Marie’s mother abandoned her at the hospital, visiting her only four times during her 14-month stay. Marie was preadolescent and became depressed. She started to refuse her MDR-TB treatment, hiding from the nurses or spitting the drugs out. Six months after initiation of MDR-TB treatment, Marie’s sputum smears and cultures were again positive. Support strategies were reinforced and initially helped, and her sputum cultures were again negative.
The injectable drug, kanamycin, was stopped 14 months after initiation of MDR-TB treatment, since Marie had had five consecutive negative TB cultures. In May 2012, following the discontinuation of treatment with kanamycin, Marie was discharged from the field hospital and went to live with her uncle, as her doctors were concerned about Marie’s mother’s willingness to supervise her care.
The same month Marie was discharged from the hospital, her sputum smears and cultures were again positive despite twice-daily DOT by a nurse. After 18 months of MDR-TB treatment, Marie’s sputum cultures remained persistently positive. Repeated drug susceptibility tests confirmed that she had not acquired drug resistance to any other TB medications. Scans of her lung demonstrated severe scarring and fibrosis throughout her left lung, which was functionally dead. Multiple MDRTB specialists evaluated her case and came to the decision that it would not be possible to cure her without removing the left lung, because the drugs could not penetrate the dead and infected left lung tissue. The only way to save Marie would be to remove her left lung so that her right lung could be effectively treated. This was an extremely difficult decision, because there is no thoracic surgeon or pulmonary specialist in all of Haiti. A pediatric surgeon from California who regularly works in Haiti evaluated Marie’s case and agreed to operate.

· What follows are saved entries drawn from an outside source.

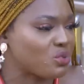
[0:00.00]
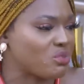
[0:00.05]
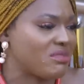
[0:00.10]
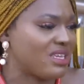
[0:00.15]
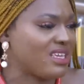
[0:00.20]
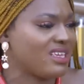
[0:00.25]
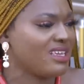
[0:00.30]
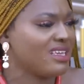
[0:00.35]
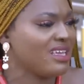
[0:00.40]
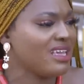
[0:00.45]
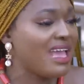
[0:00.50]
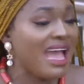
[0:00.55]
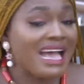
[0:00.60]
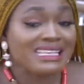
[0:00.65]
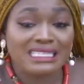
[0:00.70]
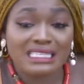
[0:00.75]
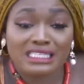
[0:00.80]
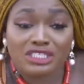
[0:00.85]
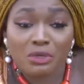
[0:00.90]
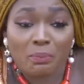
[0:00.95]
to me
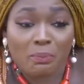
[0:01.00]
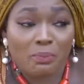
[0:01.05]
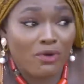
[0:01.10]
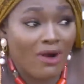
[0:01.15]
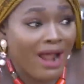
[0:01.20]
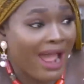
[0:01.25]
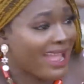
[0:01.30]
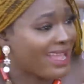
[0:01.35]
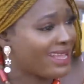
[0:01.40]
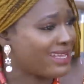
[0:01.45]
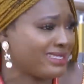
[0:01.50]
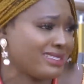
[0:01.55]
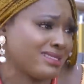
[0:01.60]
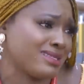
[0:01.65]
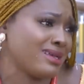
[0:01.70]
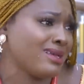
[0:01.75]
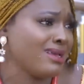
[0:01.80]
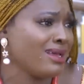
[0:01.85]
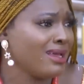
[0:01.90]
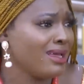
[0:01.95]
as a
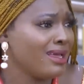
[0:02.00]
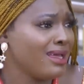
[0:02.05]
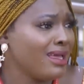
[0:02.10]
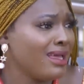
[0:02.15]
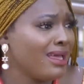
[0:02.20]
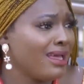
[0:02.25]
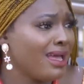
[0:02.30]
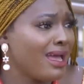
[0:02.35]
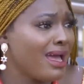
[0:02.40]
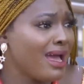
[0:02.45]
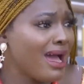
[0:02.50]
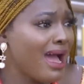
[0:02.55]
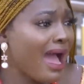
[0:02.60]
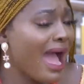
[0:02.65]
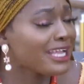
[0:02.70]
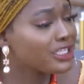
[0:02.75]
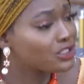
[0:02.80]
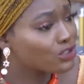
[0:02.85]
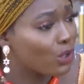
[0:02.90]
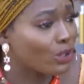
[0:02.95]
surprise.
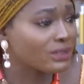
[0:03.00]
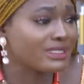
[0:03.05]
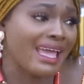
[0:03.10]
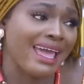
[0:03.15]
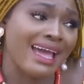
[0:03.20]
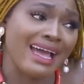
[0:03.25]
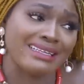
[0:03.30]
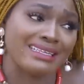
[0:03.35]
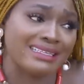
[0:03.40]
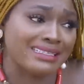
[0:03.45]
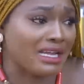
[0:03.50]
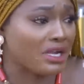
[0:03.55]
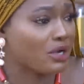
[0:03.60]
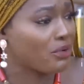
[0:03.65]
I thought I had an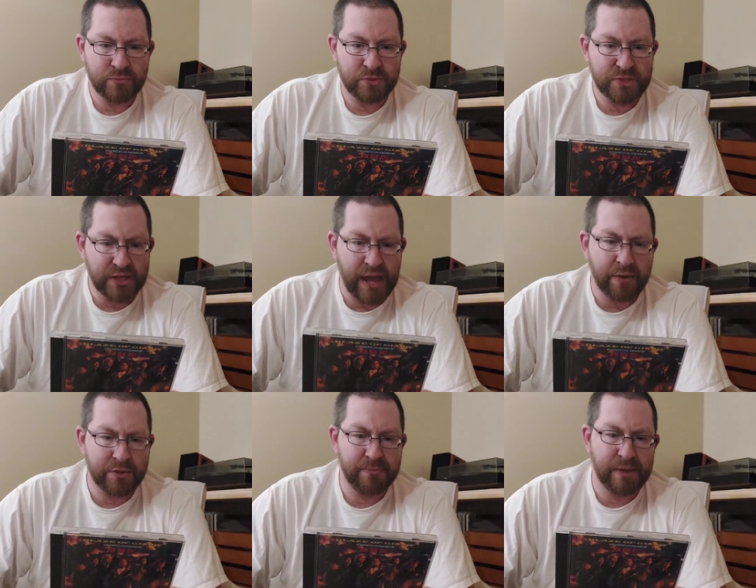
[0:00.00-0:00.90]
stuck
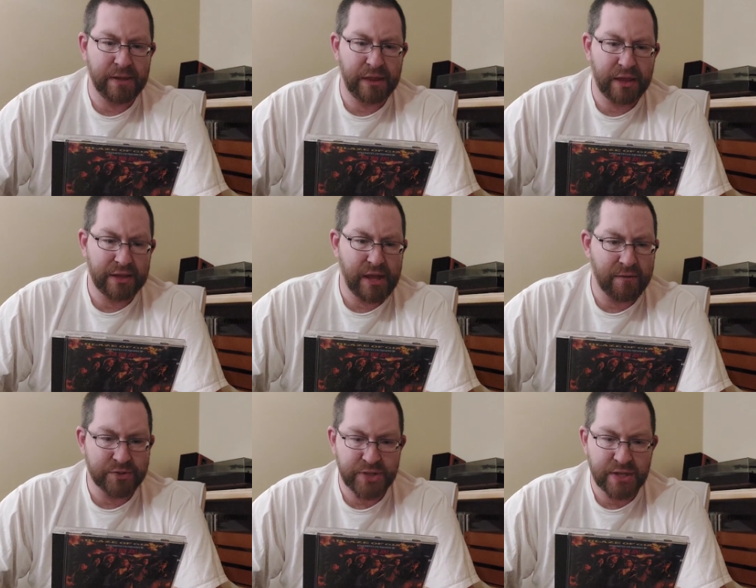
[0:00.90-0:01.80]
out to me, like
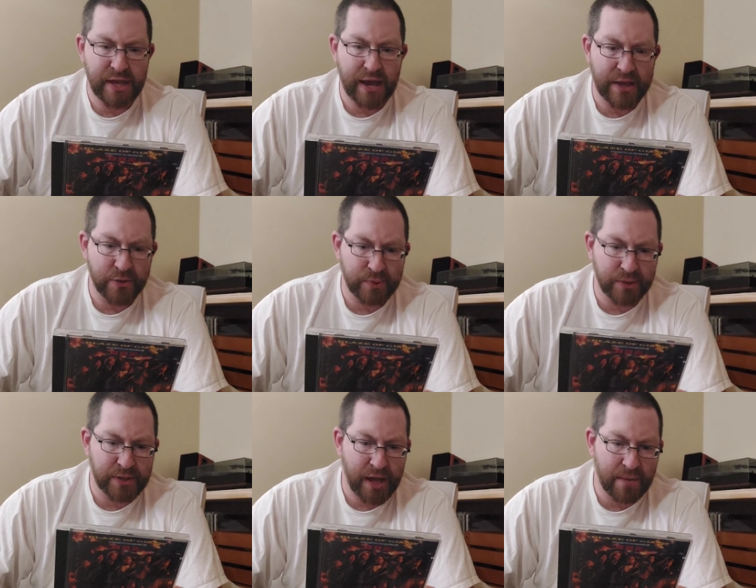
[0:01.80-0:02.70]
Never Say Die, You
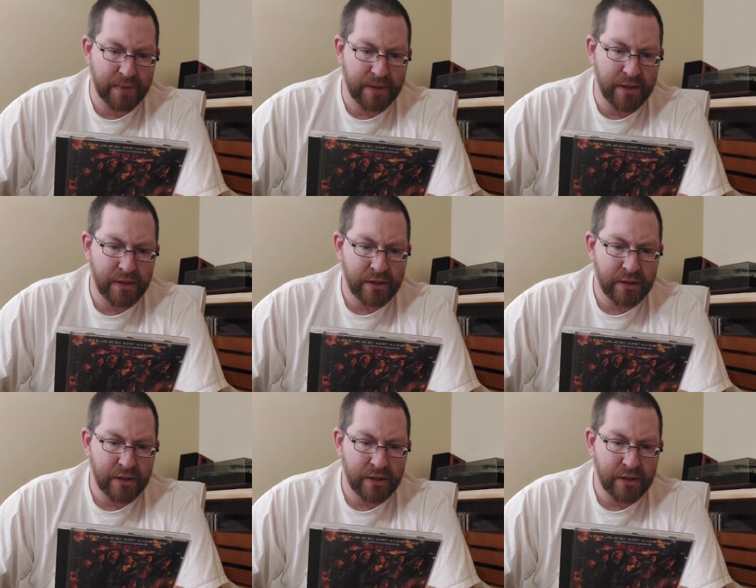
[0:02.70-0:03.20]
Really Got Me,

The surgery went well, and currently Marie is in stable condition, but she remains culture-positive one month after her lung surgery. Over the course of Marie’s treatments, the left lung, now removed, had continually reinfected the right lung. Ideally Marie would be treated again with several months of an injectable drug such as kanamycin, in addition to her oral MDR-TB medications; however, Marie has already received 14 months of kanamycin, which severely damaged her hearing. A recent audiogram showed that Marie has severe bilateral hearing loss. If Marie is retreated with kanamycin, it is likely that she will become deaf. To avoid retreatment with kanamycin, Marie’s doctors are in the process of completing an application for the compassionate use of bedaquiline (a new MDR-TB drug that just received FDA approval for the treatment of MDR-TB in the United States) to optimize her treatment regimen without worsening her hearing.
In spite of all of her difficulties, Marie is back in school and optimistic about her future. She has bonded with her doctors and nurses, and is taking all of her medications as prescribed. She looks forward to being cured of her MDRTB, graduating from high school, and starting a new life.